After perusing several nonfiction books recently, I realized that authors are pitching opinions. So, as a nonfiction author, it’s your job to convince editors–and by extension, readers–why anyone should care about your advice over the wisdom of competing authors.
Education: Have you completed schooling that contributes to your knowledge? If I want a book on Ancient Egypt, I’ll choose one written by someone with appropriate education over someone who does not.
One pitfall that can stymie educated people is esoteric writing. As a reader, I seek knowledge; but I want that knowledge presented in a sparkling way. Even if you’re writing a textbook, set out to engage your reader as much as you can. You may say, “I can’t make complex calculations interesting.” Why not? At least try. The difference between an engaging and a dry textbook could cause students to be on fire for your topic, rather than sweating through the college course they’re forced to take before they can move on to something more interesting. Wouldn’t you love knowing your book motivated students to choose your field of expertise as their life’s work?
Experience: Do you have experience in your topic?

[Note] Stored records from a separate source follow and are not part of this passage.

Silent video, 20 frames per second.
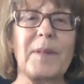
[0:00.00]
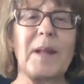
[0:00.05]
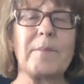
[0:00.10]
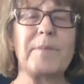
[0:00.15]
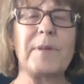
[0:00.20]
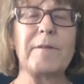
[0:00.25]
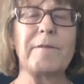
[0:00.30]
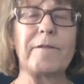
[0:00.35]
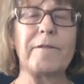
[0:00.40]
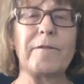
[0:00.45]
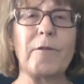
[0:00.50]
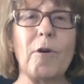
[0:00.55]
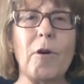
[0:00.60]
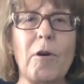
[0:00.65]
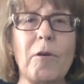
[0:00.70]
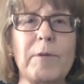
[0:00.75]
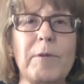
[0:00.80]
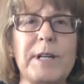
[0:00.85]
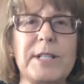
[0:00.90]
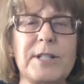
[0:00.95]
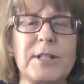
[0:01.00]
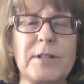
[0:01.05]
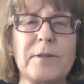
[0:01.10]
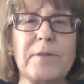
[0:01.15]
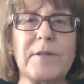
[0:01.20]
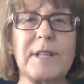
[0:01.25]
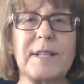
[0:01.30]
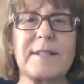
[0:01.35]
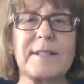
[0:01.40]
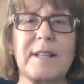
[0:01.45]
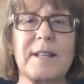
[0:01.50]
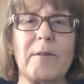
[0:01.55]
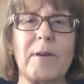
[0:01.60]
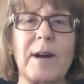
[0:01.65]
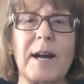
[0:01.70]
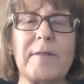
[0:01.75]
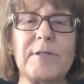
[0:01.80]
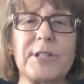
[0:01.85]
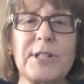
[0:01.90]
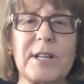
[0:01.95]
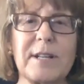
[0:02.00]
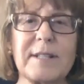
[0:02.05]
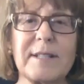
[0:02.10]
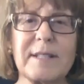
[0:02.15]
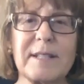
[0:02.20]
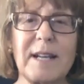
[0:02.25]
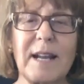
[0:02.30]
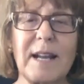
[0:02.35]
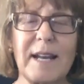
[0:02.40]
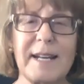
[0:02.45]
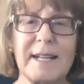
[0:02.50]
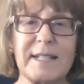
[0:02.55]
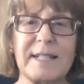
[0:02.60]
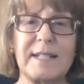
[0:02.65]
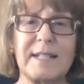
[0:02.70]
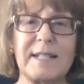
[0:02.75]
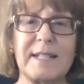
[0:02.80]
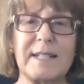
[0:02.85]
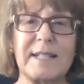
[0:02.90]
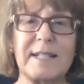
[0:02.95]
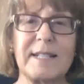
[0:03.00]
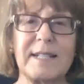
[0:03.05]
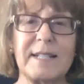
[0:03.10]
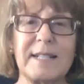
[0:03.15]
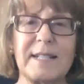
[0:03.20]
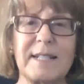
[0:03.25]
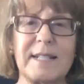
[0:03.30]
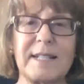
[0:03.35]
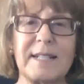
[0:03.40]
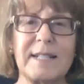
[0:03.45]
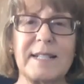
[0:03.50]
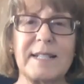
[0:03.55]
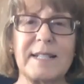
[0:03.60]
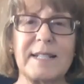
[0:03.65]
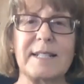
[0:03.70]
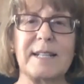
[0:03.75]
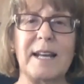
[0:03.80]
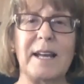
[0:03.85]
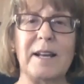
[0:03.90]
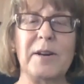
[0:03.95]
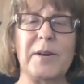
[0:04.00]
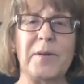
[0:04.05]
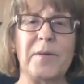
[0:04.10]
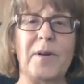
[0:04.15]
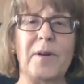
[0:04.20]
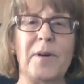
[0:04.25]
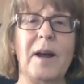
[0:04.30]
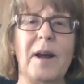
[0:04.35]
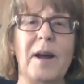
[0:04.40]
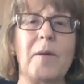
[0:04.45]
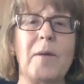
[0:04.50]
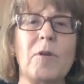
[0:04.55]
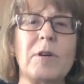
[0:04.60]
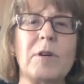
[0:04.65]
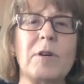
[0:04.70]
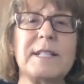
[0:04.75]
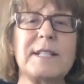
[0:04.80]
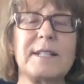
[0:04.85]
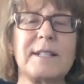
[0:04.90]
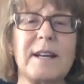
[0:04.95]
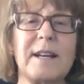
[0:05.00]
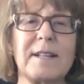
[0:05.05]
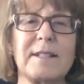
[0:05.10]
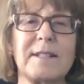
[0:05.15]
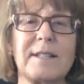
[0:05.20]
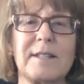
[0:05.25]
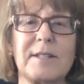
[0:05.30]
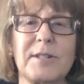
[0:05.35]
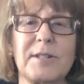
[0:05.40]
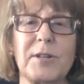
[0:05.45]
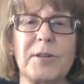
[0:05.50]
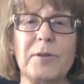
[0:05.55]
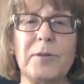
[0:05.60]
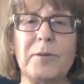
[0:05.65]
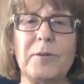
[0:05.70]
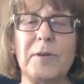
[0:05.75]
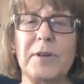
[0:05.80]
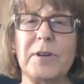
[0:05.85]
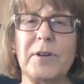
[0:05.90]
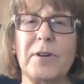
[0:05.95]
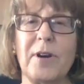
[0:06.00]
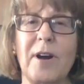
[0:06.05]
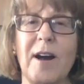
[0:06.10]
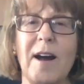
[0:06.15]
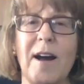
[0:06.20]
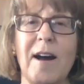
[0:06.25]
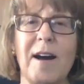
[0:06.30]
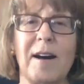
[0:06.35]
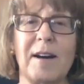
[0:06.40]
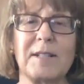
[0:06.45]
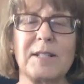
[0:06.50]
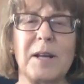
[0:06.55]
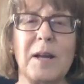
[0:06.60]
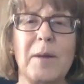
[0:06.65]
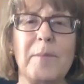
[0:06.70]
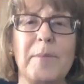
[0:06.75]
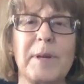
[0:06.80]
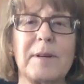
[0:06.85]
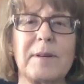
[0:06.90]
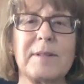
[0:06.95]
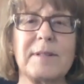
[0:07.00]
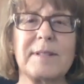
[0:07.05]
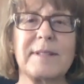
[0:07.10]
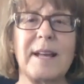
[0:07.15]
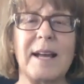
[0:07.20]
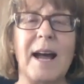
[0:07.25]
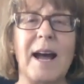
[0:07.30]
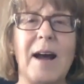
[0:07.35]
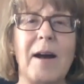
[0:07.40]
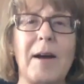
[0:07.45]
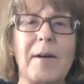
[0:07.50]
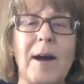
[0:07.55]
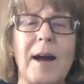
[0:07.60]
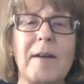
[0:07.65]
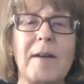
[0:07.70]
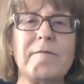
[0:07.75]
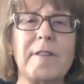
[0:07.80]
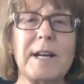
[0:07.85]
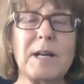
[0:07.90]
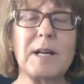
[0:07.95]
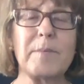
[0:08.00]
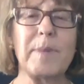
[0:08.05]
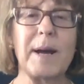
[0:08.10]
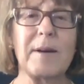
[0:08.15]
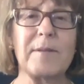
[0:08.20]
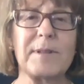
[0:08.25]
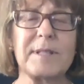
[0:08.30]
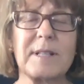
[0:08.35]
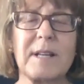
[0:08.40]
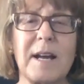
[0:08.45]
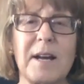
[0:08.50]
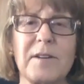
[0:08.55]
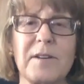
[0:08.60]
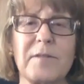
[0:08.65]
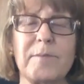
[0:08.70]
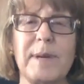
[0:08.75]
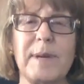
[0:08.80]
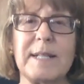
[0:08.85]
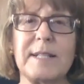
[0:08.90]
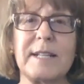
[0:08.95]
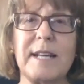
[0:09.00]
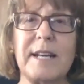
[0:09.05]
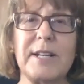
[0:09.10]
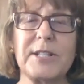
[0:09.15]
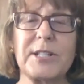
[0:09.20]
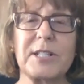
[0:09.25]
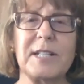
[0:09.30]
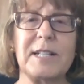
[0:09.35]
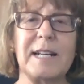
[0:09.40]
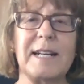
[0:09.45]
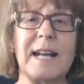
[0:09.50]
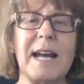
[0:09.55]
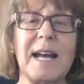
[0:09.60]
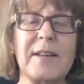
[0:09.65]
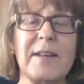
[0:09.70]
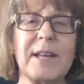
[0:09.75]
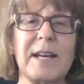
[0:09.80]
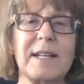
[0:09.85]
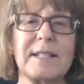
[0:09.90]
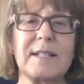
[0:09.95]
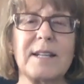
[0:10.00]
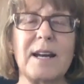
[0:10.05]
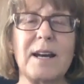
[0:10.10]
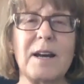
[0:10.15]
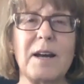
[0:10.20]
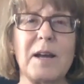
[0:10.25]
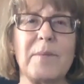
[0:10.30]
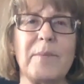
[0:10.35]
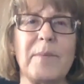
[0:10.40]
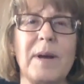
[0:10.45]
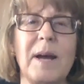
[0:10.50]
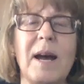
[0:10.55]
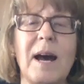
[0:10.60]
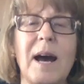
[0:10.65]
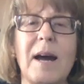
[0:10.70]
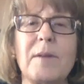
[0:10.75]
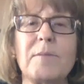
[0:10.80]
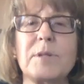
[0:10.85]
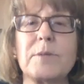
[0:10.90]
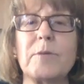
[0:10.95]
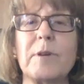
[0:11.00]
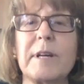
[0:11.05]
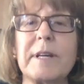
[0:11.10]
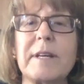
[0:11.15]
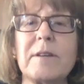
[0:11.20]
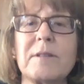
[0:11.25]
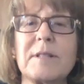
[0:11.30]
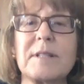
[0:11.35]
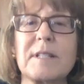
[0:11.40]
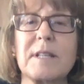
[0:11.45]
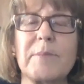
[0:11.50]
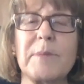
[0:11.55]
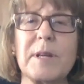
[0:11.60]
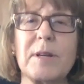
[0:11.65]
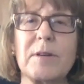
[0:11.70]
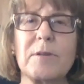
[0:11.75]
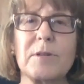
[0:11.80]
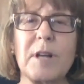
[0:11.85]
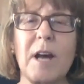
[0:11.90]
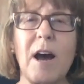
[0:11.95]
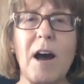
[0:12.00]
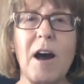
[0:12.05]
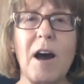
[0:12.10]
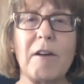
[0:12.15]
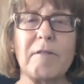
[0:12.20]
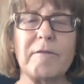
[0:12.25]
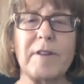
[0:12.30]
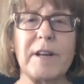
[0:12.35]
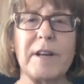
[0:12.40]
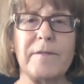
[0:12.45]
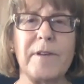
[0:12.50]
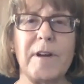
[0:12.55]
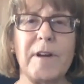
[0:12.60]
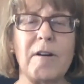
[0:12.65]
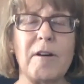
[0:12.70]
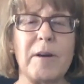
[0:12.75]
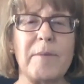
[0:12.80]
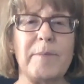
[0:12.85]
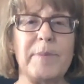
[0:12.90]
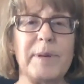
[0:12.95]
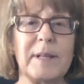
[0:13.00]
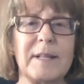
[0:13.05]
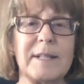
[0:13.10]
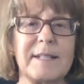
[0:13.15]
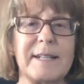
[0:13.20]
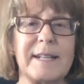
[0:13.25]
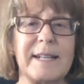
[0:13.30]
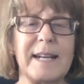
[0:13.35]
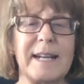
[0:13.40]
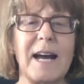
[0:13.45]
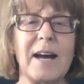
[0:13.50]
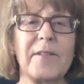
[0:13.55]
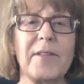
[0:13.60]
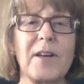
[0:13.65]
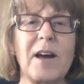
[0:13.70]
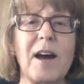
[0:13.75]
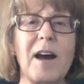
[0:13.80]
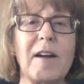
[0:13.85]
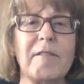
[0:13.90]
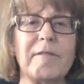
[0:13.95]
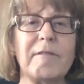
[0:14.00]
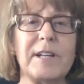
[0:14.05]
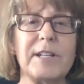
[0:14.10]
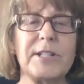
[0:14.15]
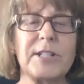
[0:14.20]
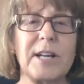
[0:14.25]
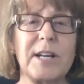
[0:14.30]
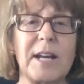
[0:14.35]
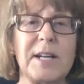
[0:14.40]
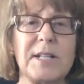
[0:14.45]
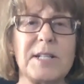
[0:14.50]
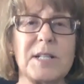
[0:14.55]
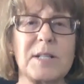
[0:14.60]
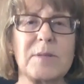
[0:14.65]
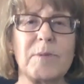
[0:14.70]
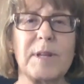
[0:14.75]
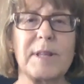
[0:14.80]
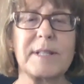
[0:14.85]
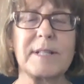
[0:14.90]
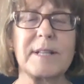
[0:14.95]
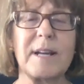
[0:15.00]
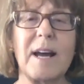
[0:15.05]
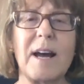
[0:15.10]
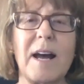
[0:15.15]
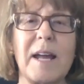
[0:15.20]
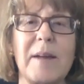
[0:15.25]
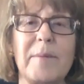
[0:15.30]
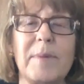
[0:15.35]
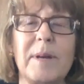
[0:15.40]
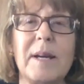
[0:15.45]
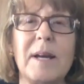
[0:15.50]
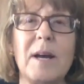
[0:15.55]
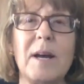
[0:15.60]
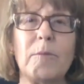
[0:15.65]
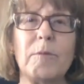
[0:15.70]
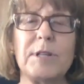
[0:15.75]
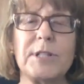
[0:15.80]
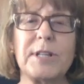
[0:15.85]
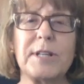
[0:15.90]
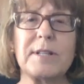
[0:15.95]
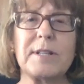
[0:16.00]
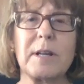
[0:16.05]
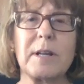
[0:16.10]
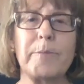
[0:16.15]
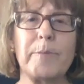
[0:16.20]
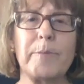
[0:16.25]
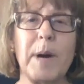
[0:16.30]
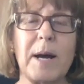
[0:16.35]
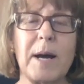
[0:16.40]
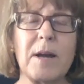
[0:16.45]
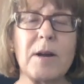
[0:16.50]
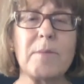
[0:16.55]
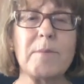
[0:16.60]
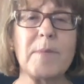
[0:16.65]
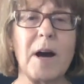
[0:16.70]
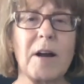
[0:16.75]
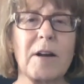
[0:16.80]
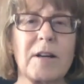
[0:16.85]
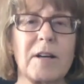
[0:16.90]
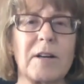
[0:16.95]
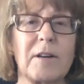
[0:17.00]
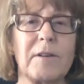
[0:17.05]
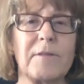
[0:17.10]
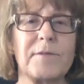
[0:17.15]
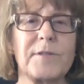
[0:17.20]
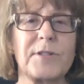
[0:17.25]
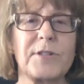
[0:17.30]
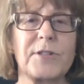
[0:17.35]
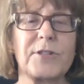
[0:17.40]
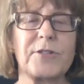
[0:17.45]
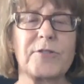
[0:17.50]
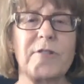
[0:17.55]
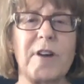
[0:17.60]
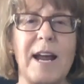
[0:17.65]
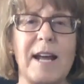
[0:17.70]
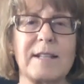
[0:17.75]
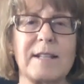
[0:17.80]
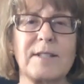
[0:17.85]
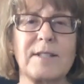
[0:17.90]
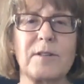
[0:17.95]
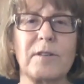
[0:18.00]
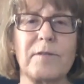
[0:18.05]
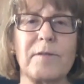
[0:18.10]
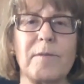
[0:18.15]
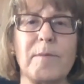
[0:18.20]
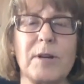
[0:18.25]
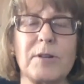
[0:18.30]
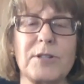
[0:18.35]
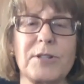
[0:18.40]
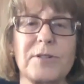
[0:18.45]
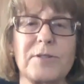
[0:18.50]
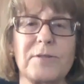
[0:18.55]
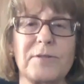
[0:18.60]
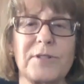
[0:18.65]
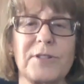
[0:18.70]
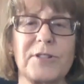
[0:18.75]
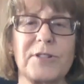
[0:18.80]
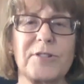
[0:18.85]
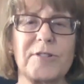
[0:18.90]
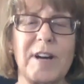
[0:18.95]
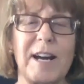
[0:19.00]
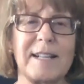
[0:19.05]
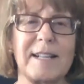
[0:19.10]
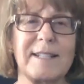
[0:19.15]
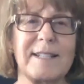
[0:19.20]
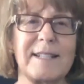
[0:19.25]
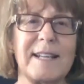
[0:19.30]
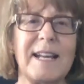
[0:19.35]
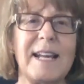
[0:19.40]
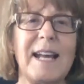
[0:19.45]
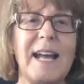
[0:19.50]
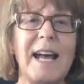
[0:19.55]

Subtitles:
Before we do this, though, I would just like to tell you what it does to your heart, because I read about this kind of meditation, and at that time I was working on something called heart rate variability, how the heart rate changes with time, which is a biomarker of stress, of emotional stress.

For example, a mother of ten is likely to be able to impart how to be successful in rearing children with different personalities–assuming she ever has time to write a book! The author with experience would do well to garner endorsements from experts in their field to lend additional authority.
Peers: Endorsers can help convince readers you know that you’re an expert. If you write a book on caring for infants and five pediatricians vouch for you, that will help convince readers you can be trusted. A powerful endorsement will help seal the deal. An endorsement won’t sell an inferior book, however.
Value: You know a lot, but do you know how to choose what information to include and what to throw out? Readers want to get to the point of the book and want to take information easily and quickly, even when the topic is dense. The author who can make a dreary topic appealing and helpful to the reader will engage the editor–and readers–for many years.
What did I miss?
Other than the Bible, what is the best nonfiction book you’ve read lately?